Inutile d'en tartiner des caisses sur l'urinoir – pardon, la Fontaine signée R. Mutt – de Marcel Duchamp : depuis le milieu du XXe siècle, la majeure partie de l'art contemporain s'échine à courir après ! Souvent péniblement d'ailleurs ; c'est même tout le problème. Car en s'affranchissant de l'ensemble des conventions et valeurs admises jusqu'à lui, l'ex-Dada pince-sans-rire a réussi à plonger le milieu de l'art dans une aporie que ses multiples – et paresseux – suiveurs (Hirst, Koons et leurs comparses) ne sont pas près de résoudre. Encore faudrait-il qu'ils en aient envie...
A sa décharge, le peintre du Nu descendant un escalier n'imaginait probablement pas qu'on parlerait encore de ses géniales potacheries plus d'un siècle plus tard. Provocation, geste pré-punk ou ironique os à ronger lancé à la critique, beaucoup d'encre aura tout de même coulé sur (dans ?) cette inévitable pissotière, inscrite désormais dans l'histoire, à tort ou à raison, comme l'estocade fatale à une certaine idée de la modernité. Pourtant, réduisant à néant la doxa artistique et ses aspirations au sublime comme au laid, Duchamp prétendait simplement rechercher, à travers ses ready-made, un état d'indifférence tranquille, une distance je-m'en-foutiste, qui aura pesé à sa suite comme un ricanement sur toute velléité expressive ou sensible.

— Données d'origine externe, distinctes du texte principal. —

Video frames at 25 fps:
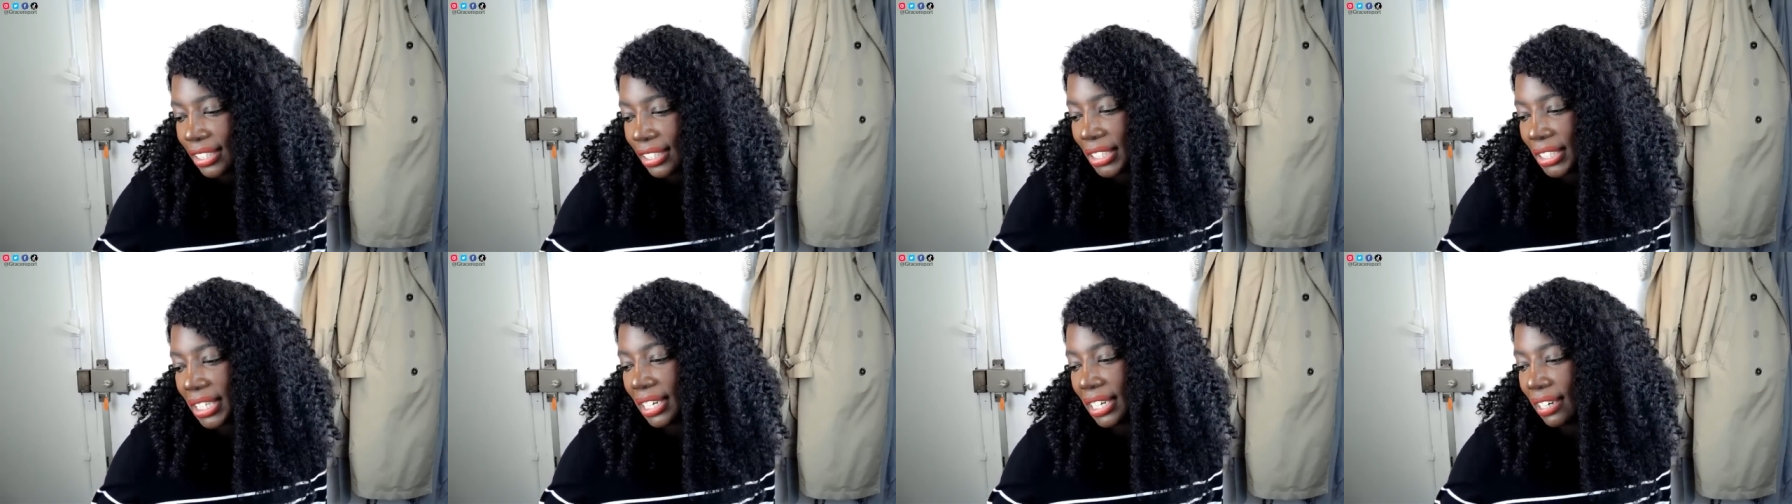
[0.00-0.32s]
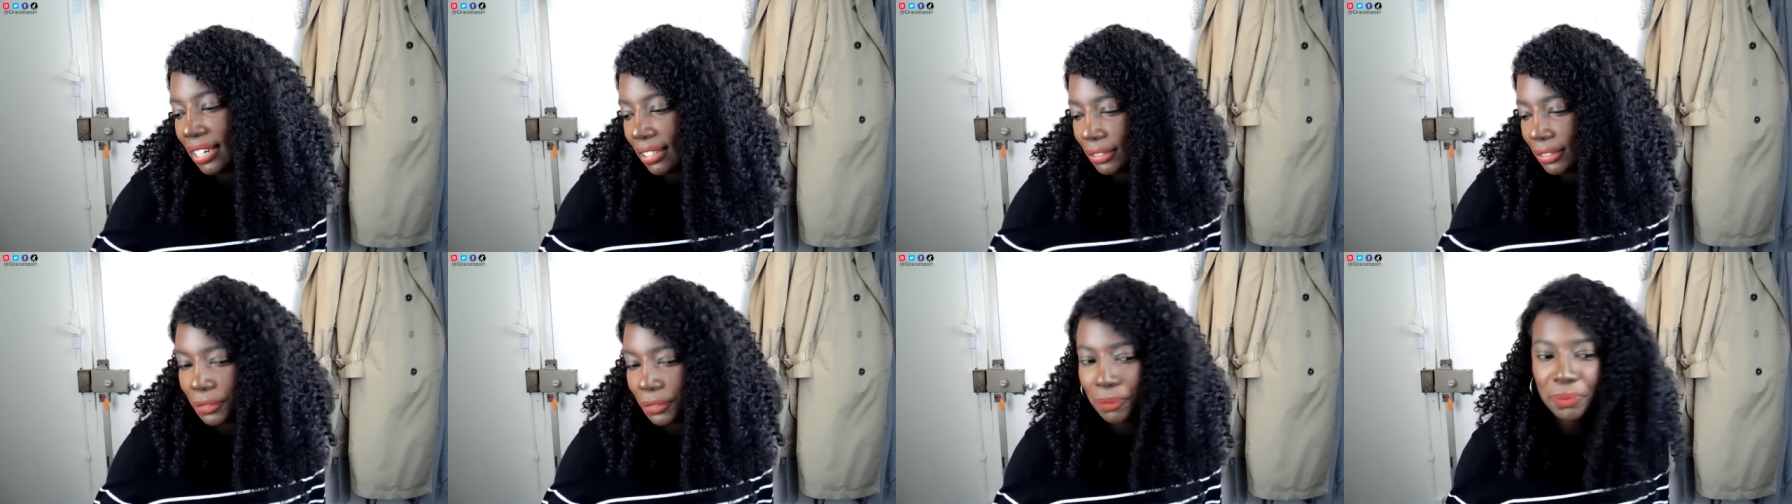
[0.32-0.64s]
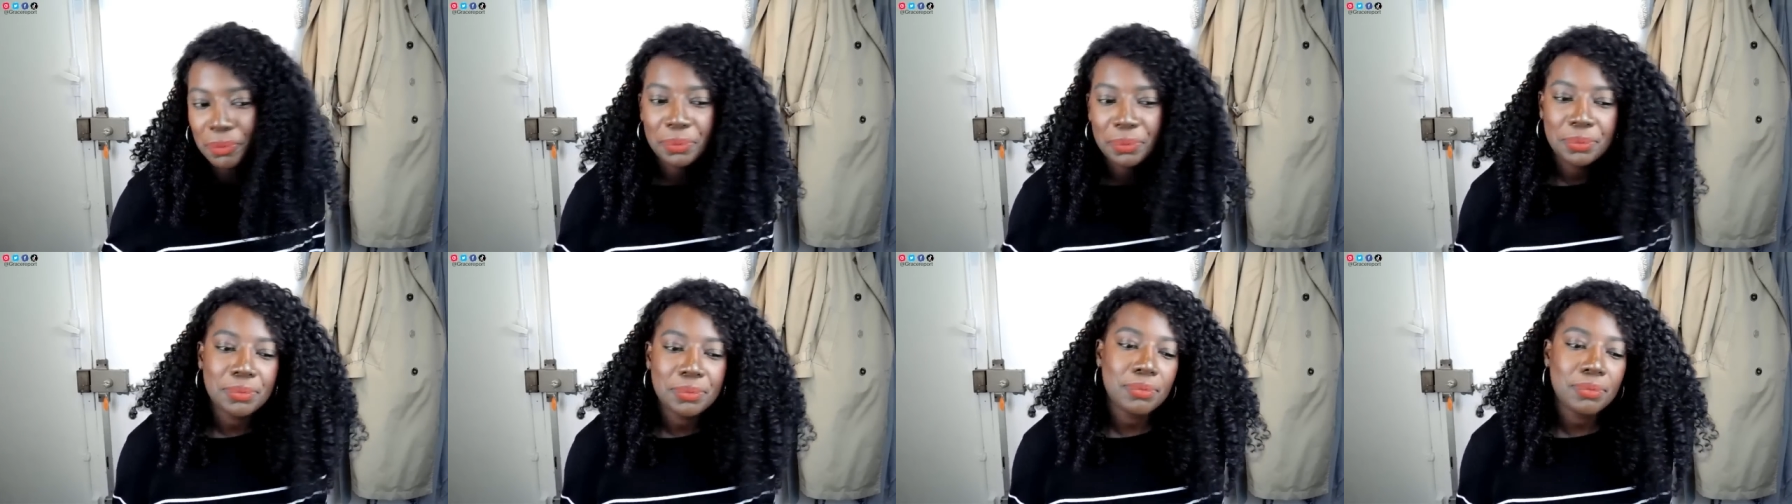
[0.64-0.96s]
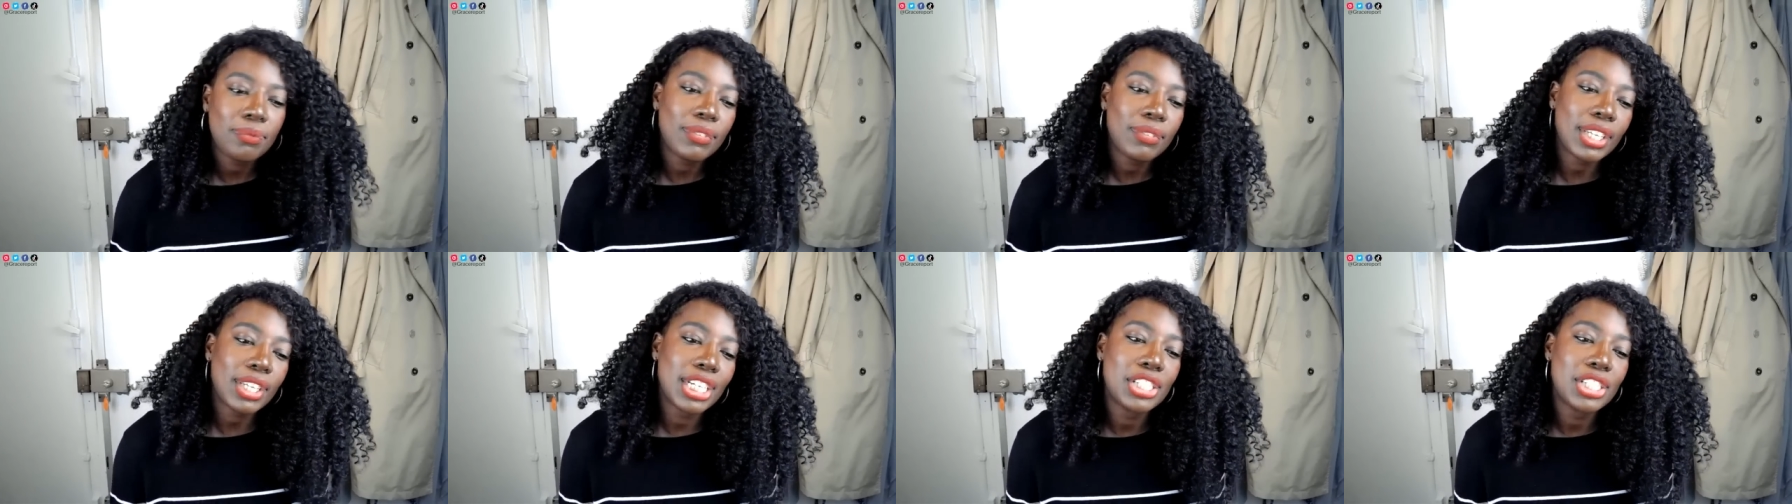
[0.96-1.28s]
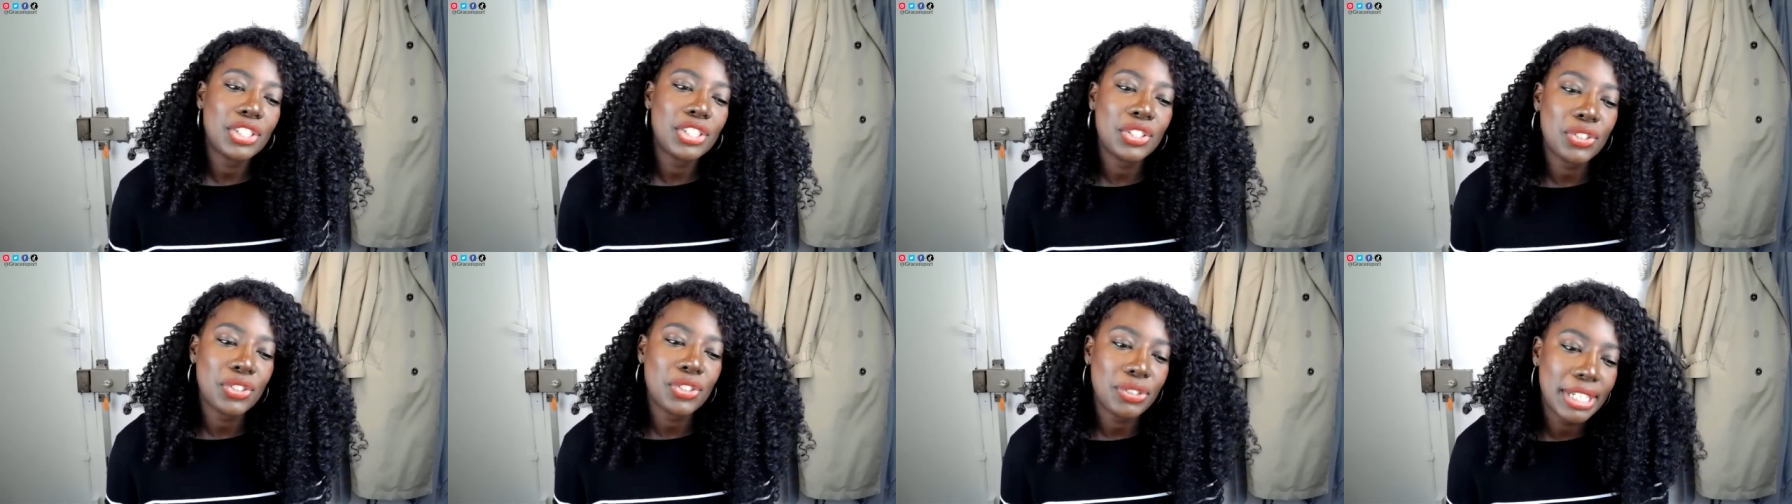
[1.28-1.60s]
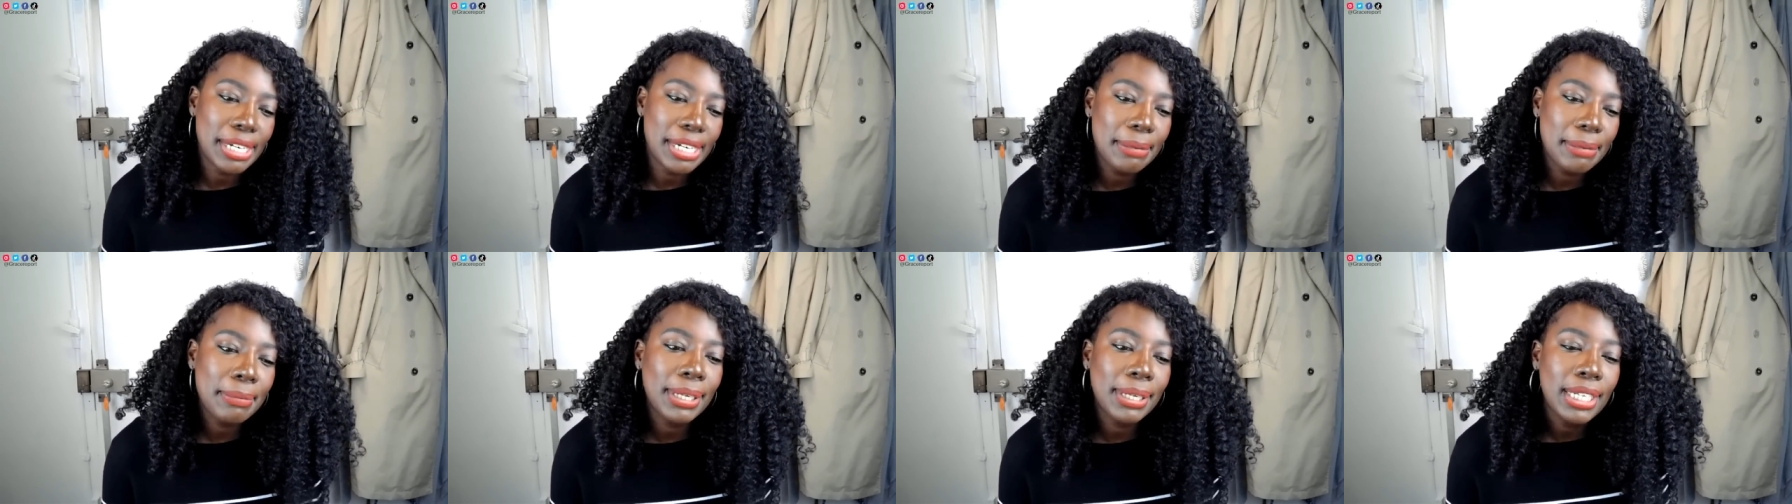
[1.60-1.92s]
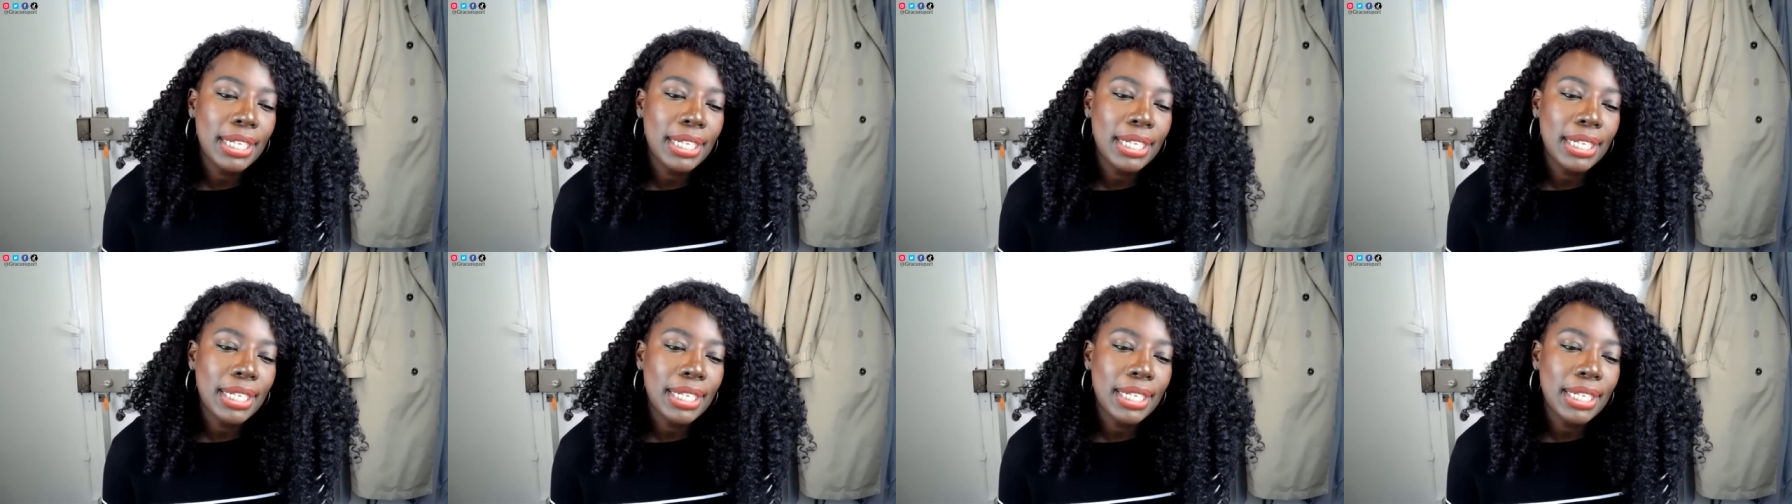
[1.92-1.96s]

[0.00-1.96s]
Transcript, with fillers: you know, extreme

Bref, Duchamp aura effectivement détruit l'art à la papa avec son intelligence dévastatrice, son sourire de vieux maître zen et son œil de gosse insolent. Incontournable, il a le charme d'avoir été le premier à envoyer au diable toute transcendance ou critère de goût, comme toute autorité en matière d'art ; ce pour quoi on ne saurait que lui être reconnaissant. D'autant qu'il reste immanquablement l'un des artistes (au moins français) les plus cool du siècle dernier, qui aura donné au XXe siècle sa Joconde. Sur laquelle il nous invite à uriner, même.